Essa não é a primeira vez que o prefeito Gilberto Gonçalves é acusado de cometer crimes de responsabilidade na prefeitura do município. No último mês de julho, o prefeito chegou a ter o mandato cassado na Câmara de Vereadores, por 10 votos a 1, após a realização de duas comissões processantes por uso da máquina pública para fins particulares. O gestor recorreu da decisão no Tribunal de Justiça e, por meio de liminar, teve o mandato de volta até que o caso seja julgado na Justiça.

A reportagem da Gazeta entrou em contato com a prefeitura por meio de e-mail e pelo telefone indicado no site do município, para obter respostas sobre a questão com a empresa que recolhe o lixo na localidade, mas até agora não obteve êxito nas respostas.

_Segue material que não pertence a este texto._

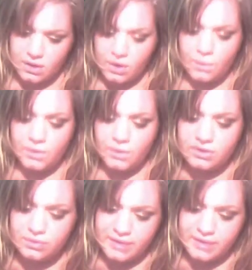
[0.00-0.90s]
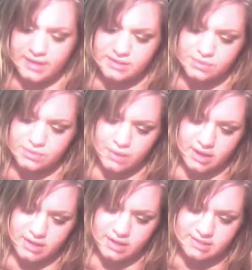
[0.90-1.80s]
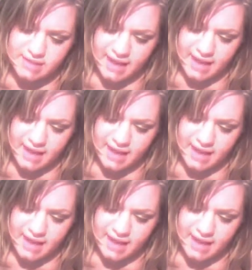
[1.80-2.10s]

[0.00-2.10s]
one of the rings was eight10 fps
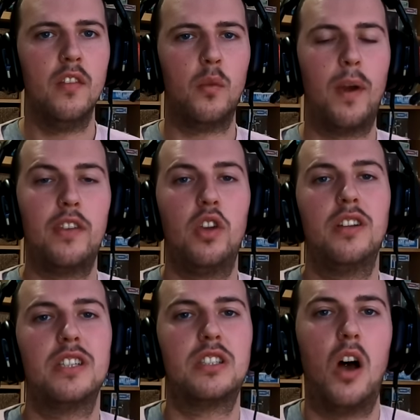the way that you can
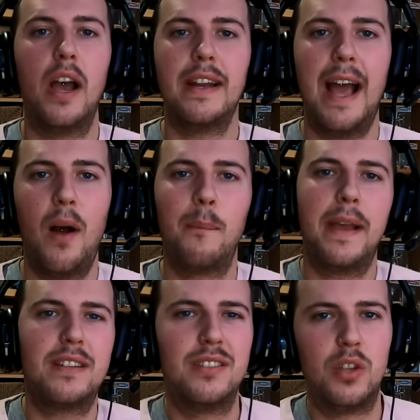decide how
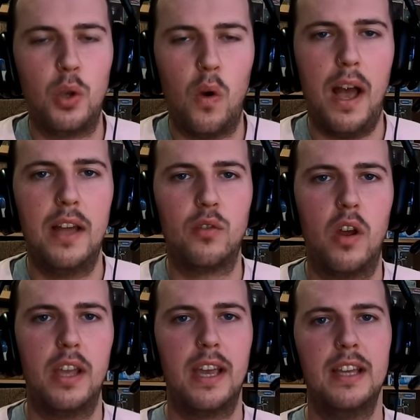big to do your
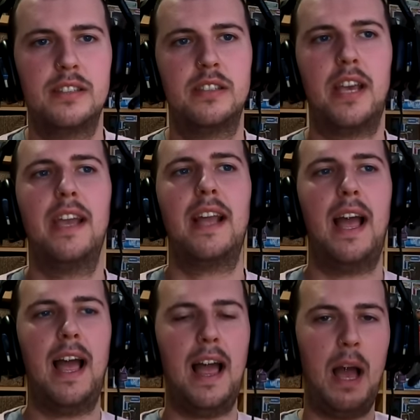handwriting is to take
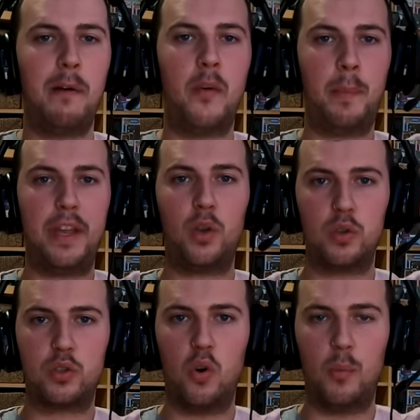however big your
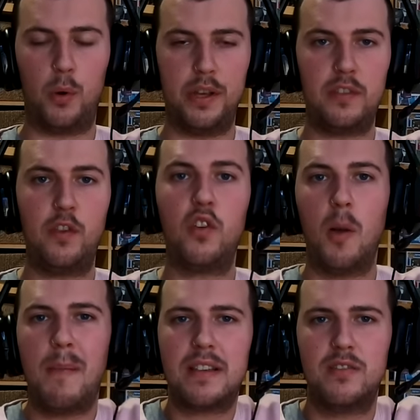scoreboard is. If you've got
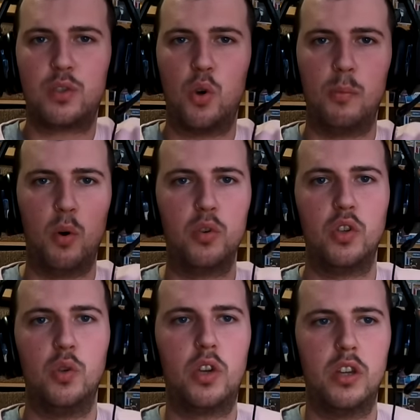a massive scoreboard,
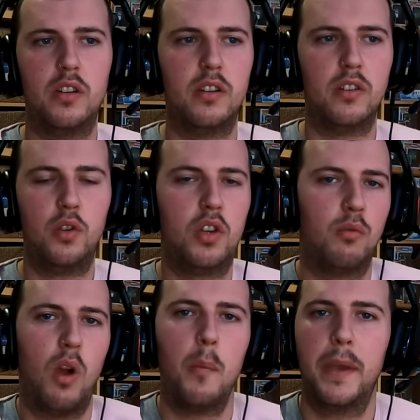you can you can
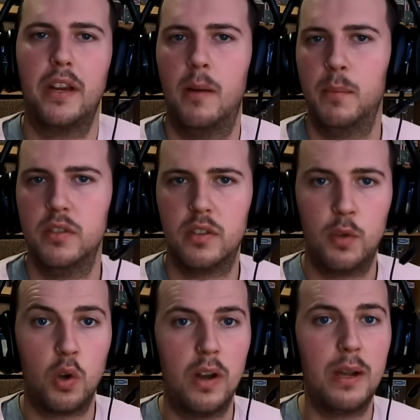write bigger numbers. If
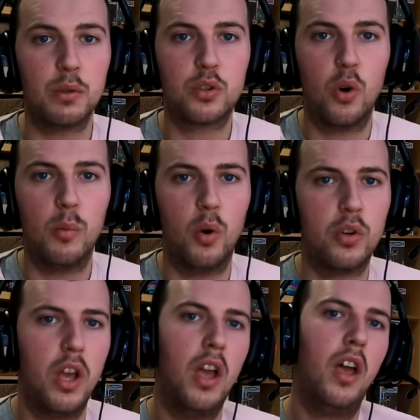you've got a little
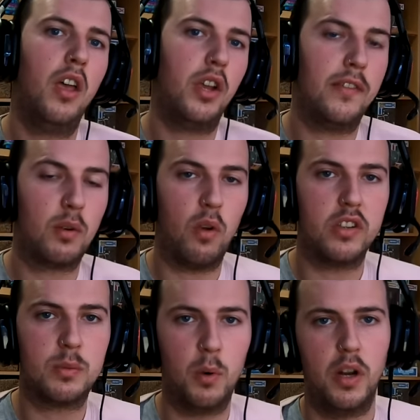scoreboard, you have to write
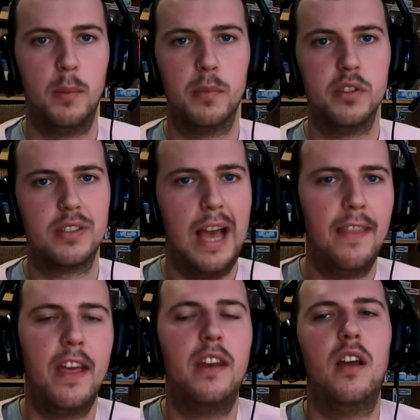smaller numbers.
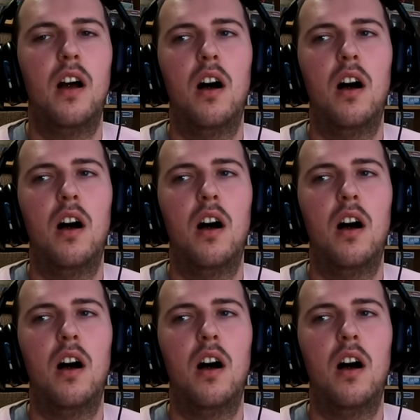And then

A situação tem mexido com moradores de Rio Largo, que se veem diante de lixo espalhado pela cidade, devido aos problemas no recolhimento e, inclusive, já gerou discussões sobre o tema em redes sociais. No Instagram, ao rebater comentários, o internauta Plínio Costa sugeriu como solução jogar o lixo na porta da prefeitura. “É simples, joguem o lixo na frente da prefeitura”, publicou, enquanto que Silas David reforçou com “pega um carro de mão e joga o lixo na frente da prefeitura”.

Já Gildo Araújo declarou: “Coitada da população de Rio Largo que sofre com falta de incompetência dos gestores dessa cidade, que todo ano passa por algum escândalo público”.